Our hearts are heavy. Over the weekend, violent hate crimes ravaged communities in Buffalo, NY and Dallas, TX. In Buffalo, a white man opened fire and killed 10 people in a supermarket in a predominately Black neighborhood. He targeted this neighborhood in order to intentionally harm the Black community. In Dallas, police are investigating a series of shootings in Asian-run businesses. Please join us in remembering and honoring the victims and sending love and healing to these communities. Let us say the names and learn the stories of each community member lost.
Aaron Salter, Jr.
Ruth Whitfield
Pearl Young
Katherine “Kat” Massey
Roberta A. Drury
Heyward Patterson
Celestine Chaney
Andre Mackneil
Geraldine Talley
Margus D. Morrison
These senseless deaths are a result of fear and ignorance, a fear that pervades corners of America. As the murderer explained in his writings, he travelled 200 miles to kill innocent Black Americans because of his belief in the “Great Replacement.” This conspiracy theory claims that white people are being intentionally replaced with people of color for economic and political gain. The origins of this theory can be traced to French nationalism in the early 1900s, later adopted and promoted by white supremacists. Today, we can hear the idea advanced in some public discourse.
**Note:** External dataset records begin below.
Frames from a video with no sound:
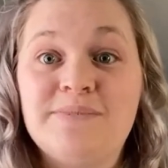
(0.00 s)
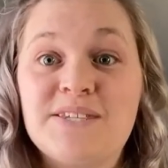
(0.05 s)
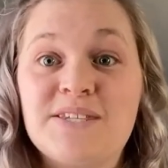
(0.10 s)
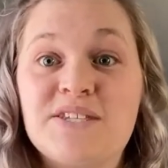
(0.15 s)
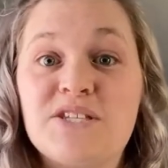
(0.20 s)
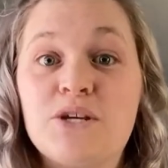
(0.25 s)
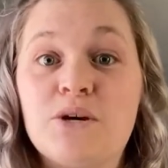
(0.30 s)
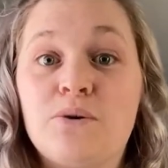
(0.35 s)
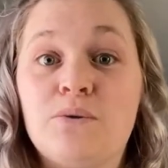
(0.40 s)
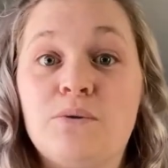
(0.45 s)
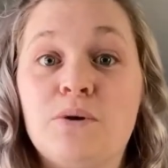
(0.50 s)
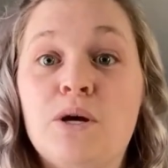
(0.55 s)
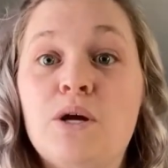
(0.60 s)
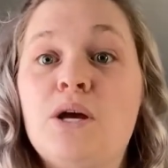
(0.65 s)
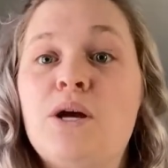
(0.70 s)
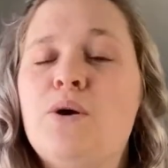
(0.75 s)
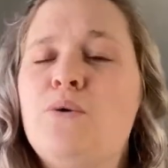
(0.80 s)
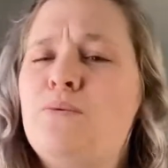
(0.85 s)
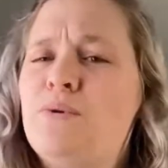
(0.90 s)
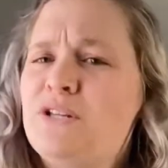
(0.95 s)
So
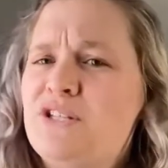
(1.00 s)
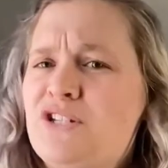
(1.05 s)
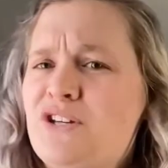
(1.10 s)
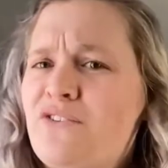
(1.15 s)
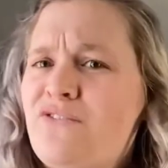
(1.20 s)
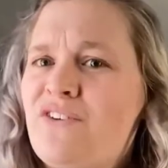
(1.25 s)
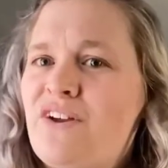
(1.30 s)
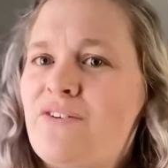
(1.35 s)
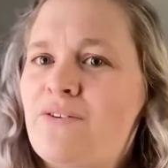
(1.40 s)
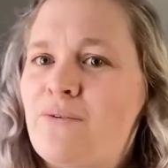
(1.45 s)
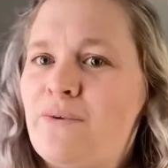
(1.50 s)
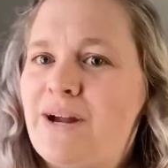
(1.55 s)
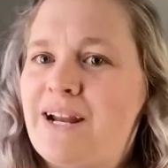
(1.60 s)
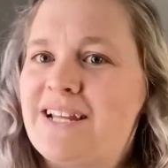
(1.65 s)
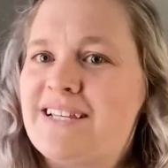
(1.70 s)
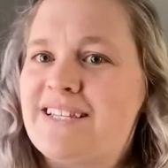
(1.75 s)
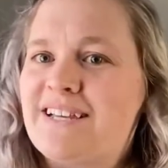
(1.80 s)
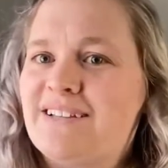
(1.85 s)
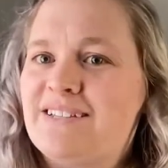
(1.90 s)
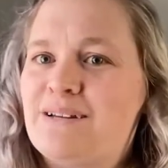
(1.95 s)
what's your favorite way to
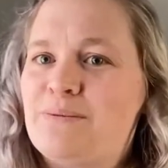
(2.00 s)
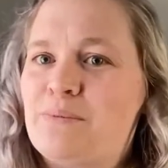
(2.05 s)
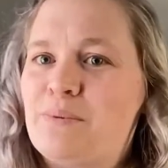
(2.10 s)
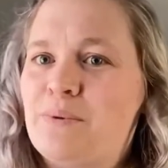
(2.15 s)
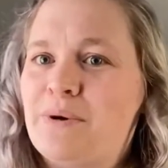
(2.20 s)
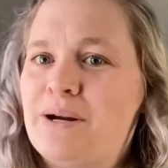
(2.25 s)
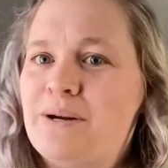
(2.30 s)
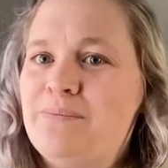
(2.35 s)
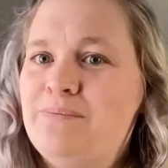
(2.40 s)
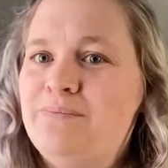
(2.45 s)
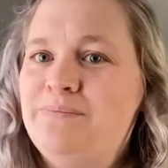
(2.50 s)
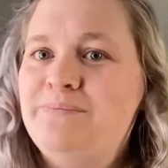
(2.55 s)
sell Tupperware?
This is fear grounded in racism, fear of being a minority in a nation that historically mistreats people in the minority.
We can fight fear through education. After all, hate is learned. I wrote those words three-and-a-half years ago after the murders of 11 people worshipping at the Tree of Life Synagogue in Pittsburgh, PA. I said them after the murder of George Floyd, Ahmaud Arbery, Breonna Taylor, Soon Chung Park, Hyun Jung Grant, Sun Cha Kim. These latest hate crimes are another reminder to look to the Anti-Defamation League’s Pyramid of Hate as proof that hate is not inevitable. At the very base of the pyramid are the behaviors stereotyping, making insensitive remarks, and fears of difference. If those behaviors are not squelched, if they are not prevented, if they are not addressed in our schools and communities, they can escalate into acts of bias, into violent acts like those we saw last weekend.
As educators, it is our responsibility to teach young people of all ages to recognize, respect, and celebrate our differences. It is also our charge to see, name, and talk about the richness in our difference. We can fight hate with an understanding of and appreciation for people different from ourselves.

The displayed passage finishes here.